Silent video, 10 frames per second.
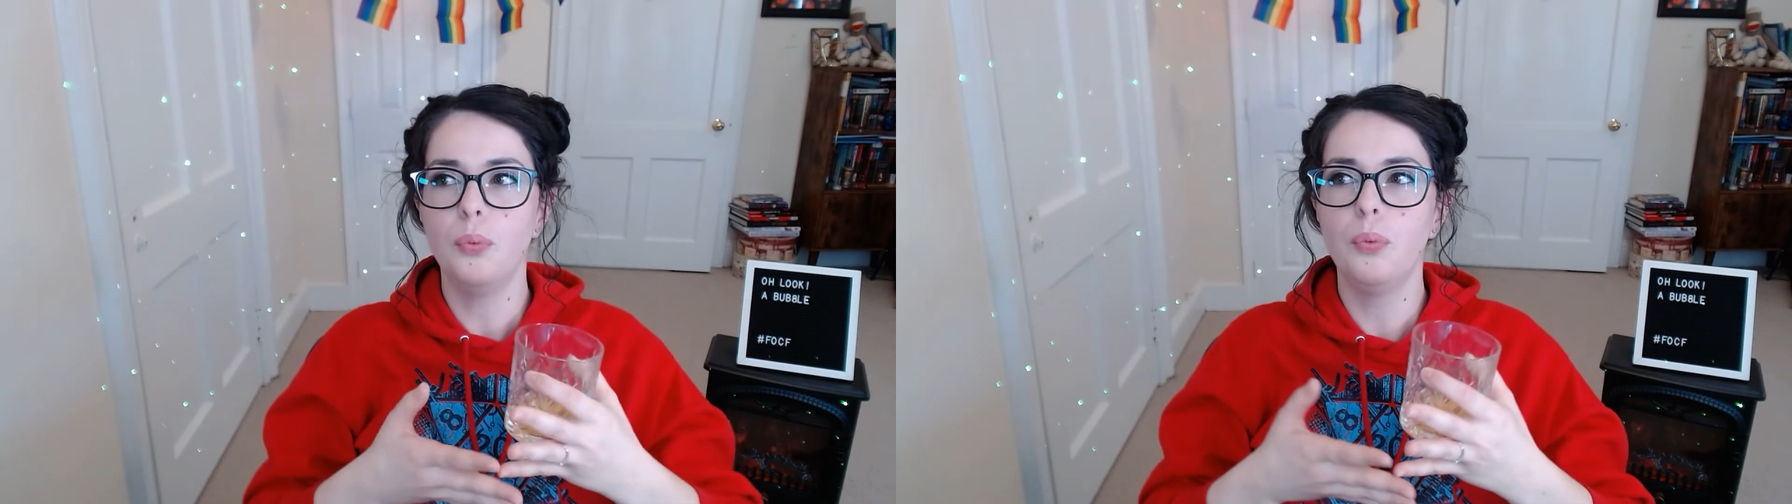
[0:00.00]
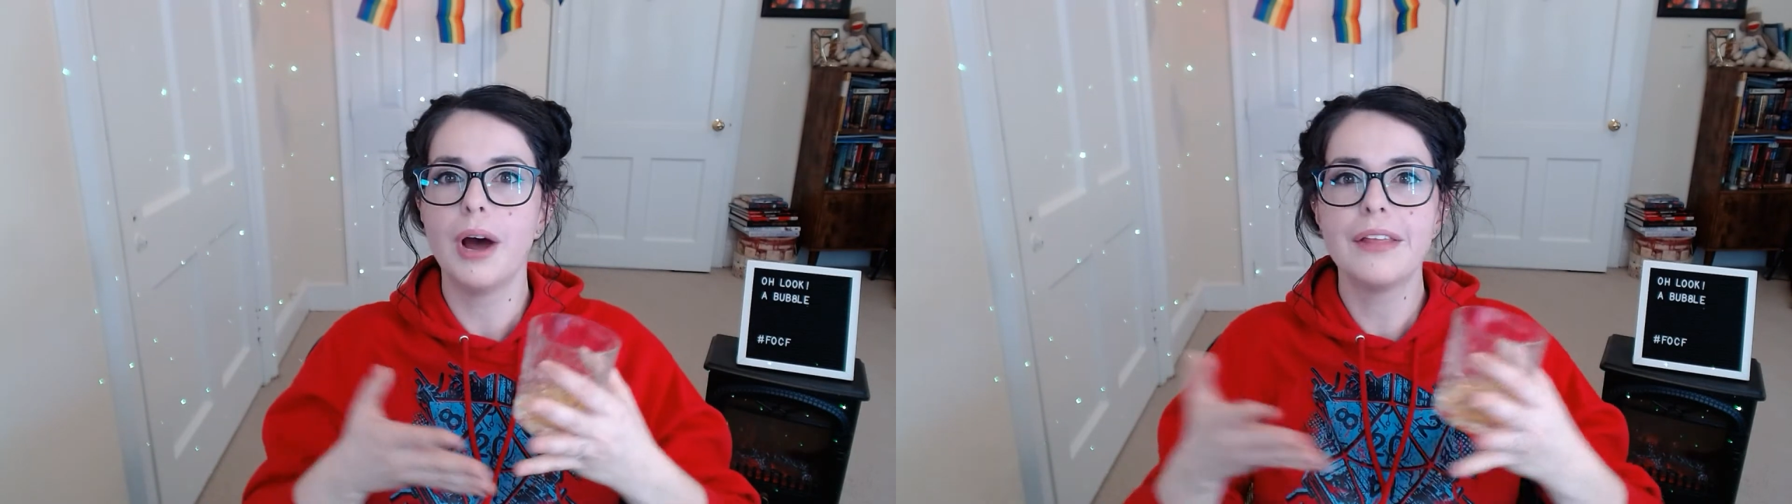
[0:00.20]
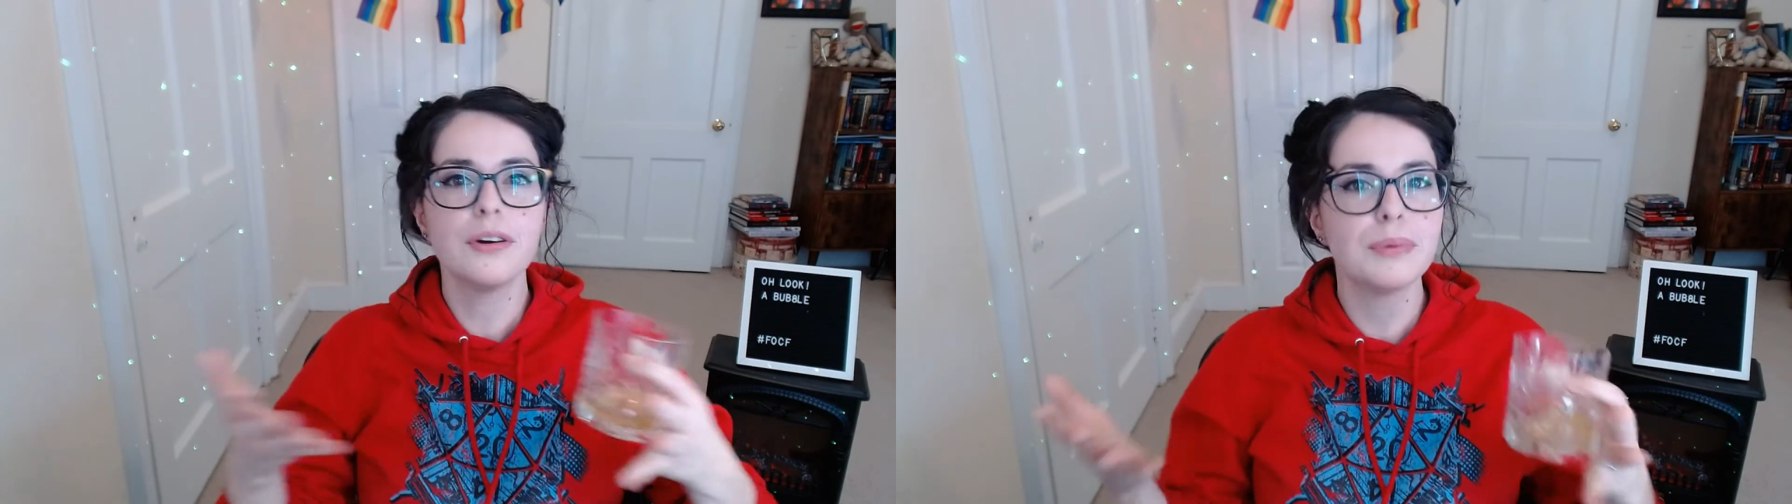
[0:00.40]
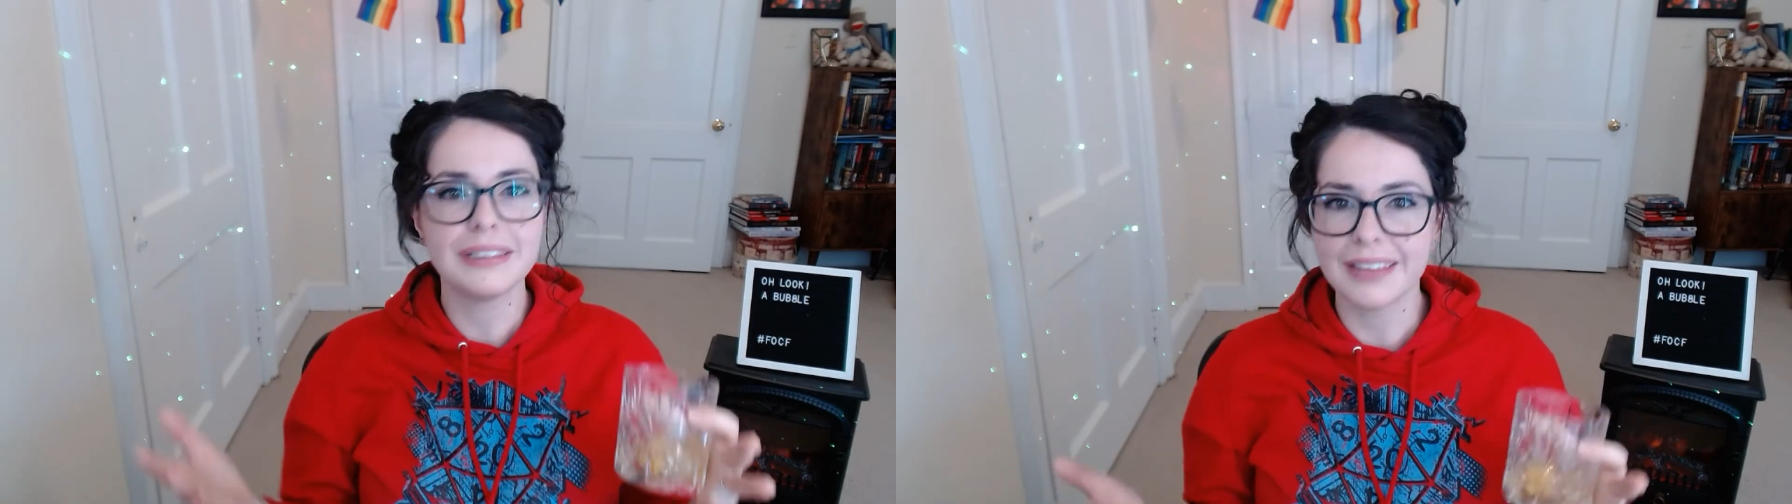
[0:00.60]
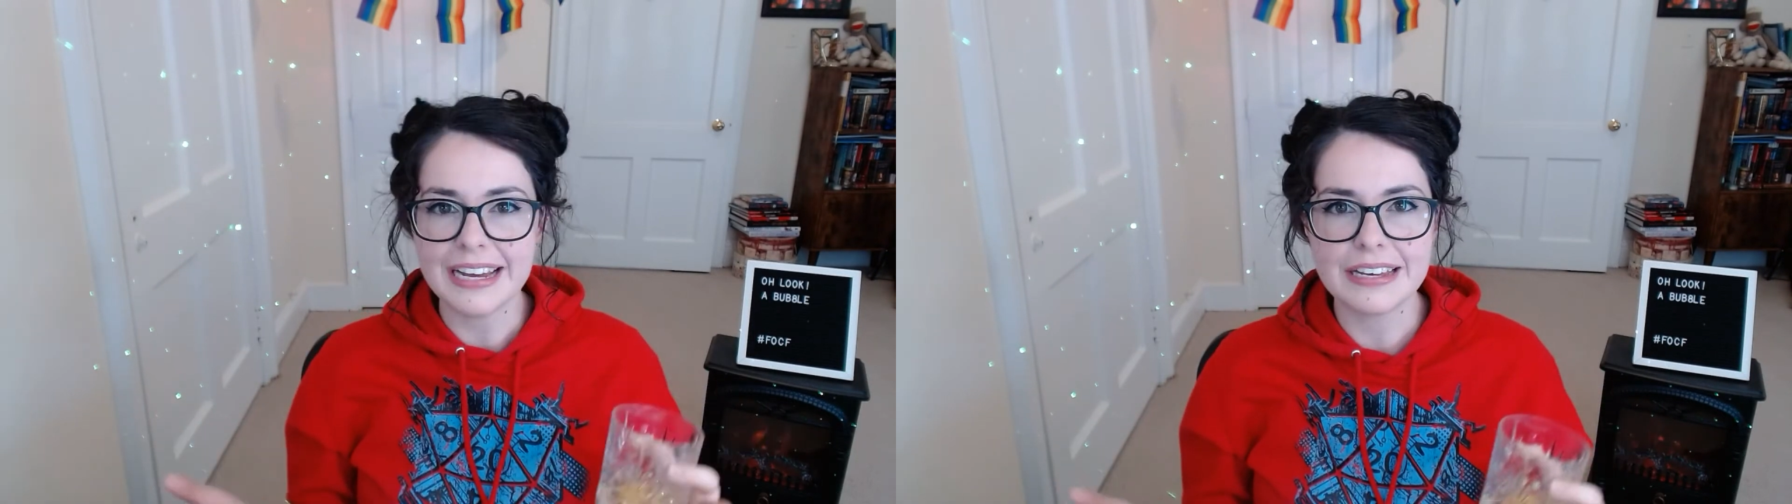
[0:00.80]
Whether we
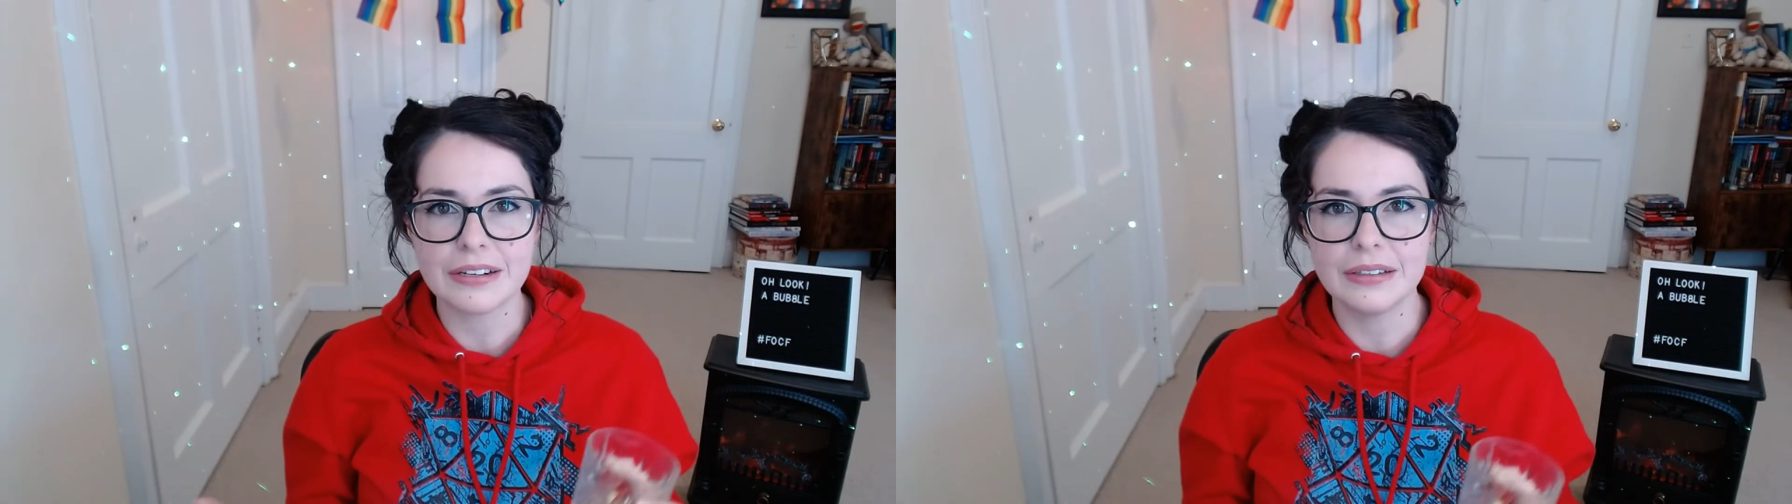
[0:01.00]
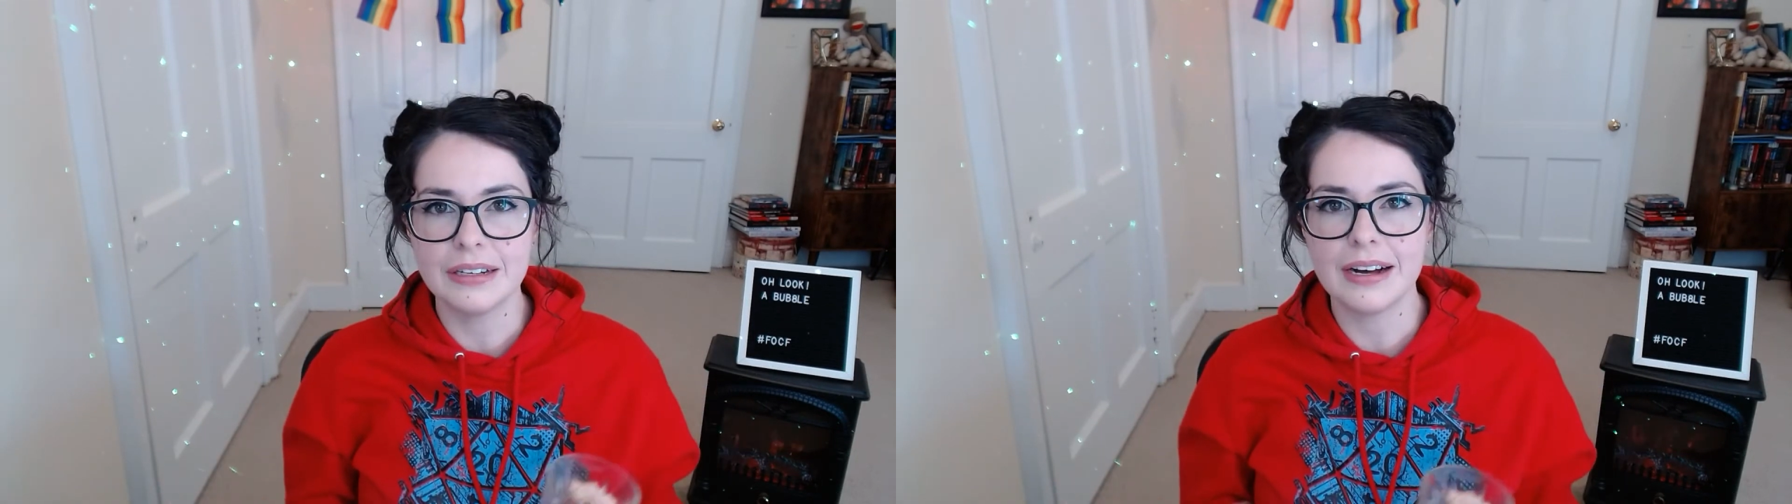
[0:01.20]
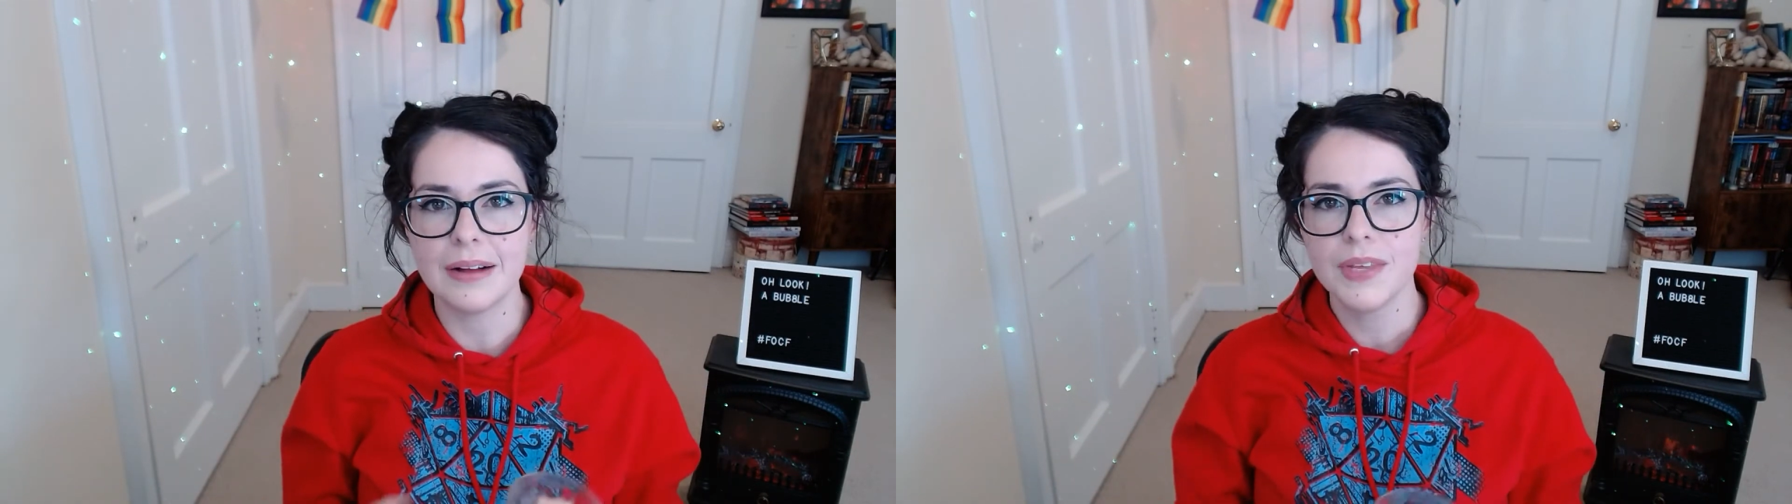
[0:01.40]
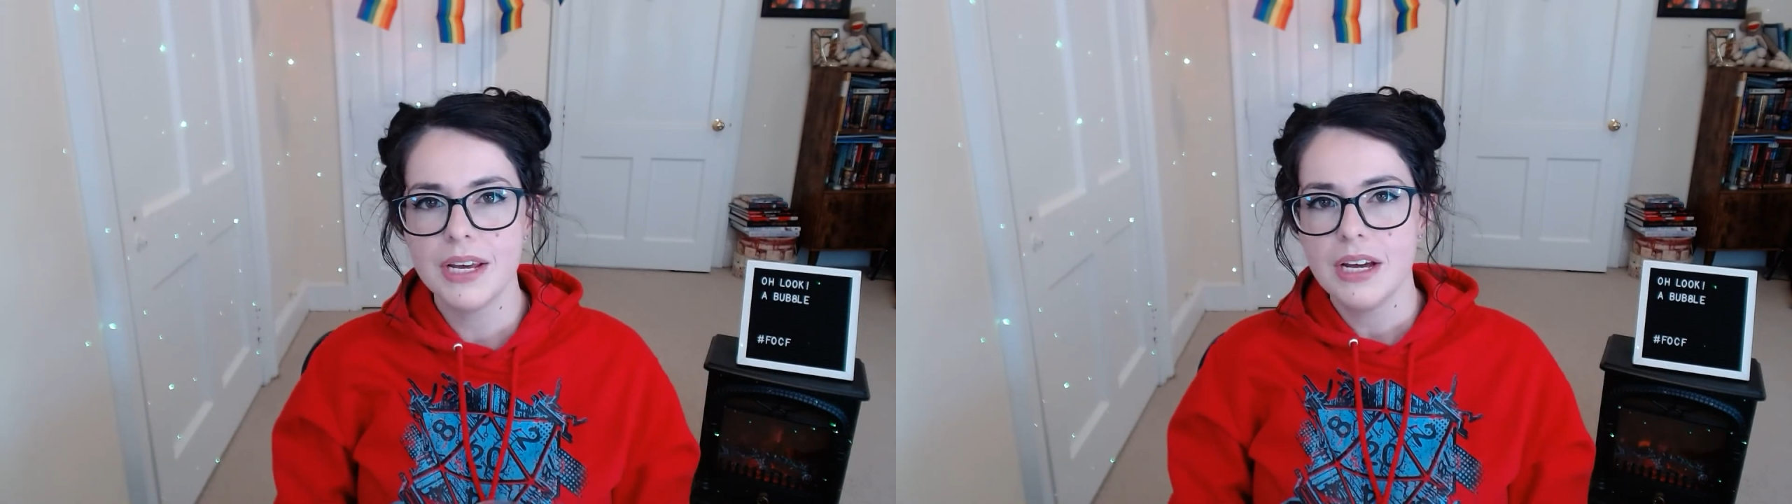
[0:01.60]
like it or not,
◆ ◆ ◆
◆ **Task instructions**
Where an entry includes a picture, drop it, and print the rest of the material word for word.

◆ **Worked solution**
Silent video, 10 frames per second.
[0:00.00]
[0:00.20]
[0:00.40]
[0:00.60]
[0:00.80]
Whether we
[0:01.00]
[0:01.20]
[0:01.40]
[0:01.60]
like it or not,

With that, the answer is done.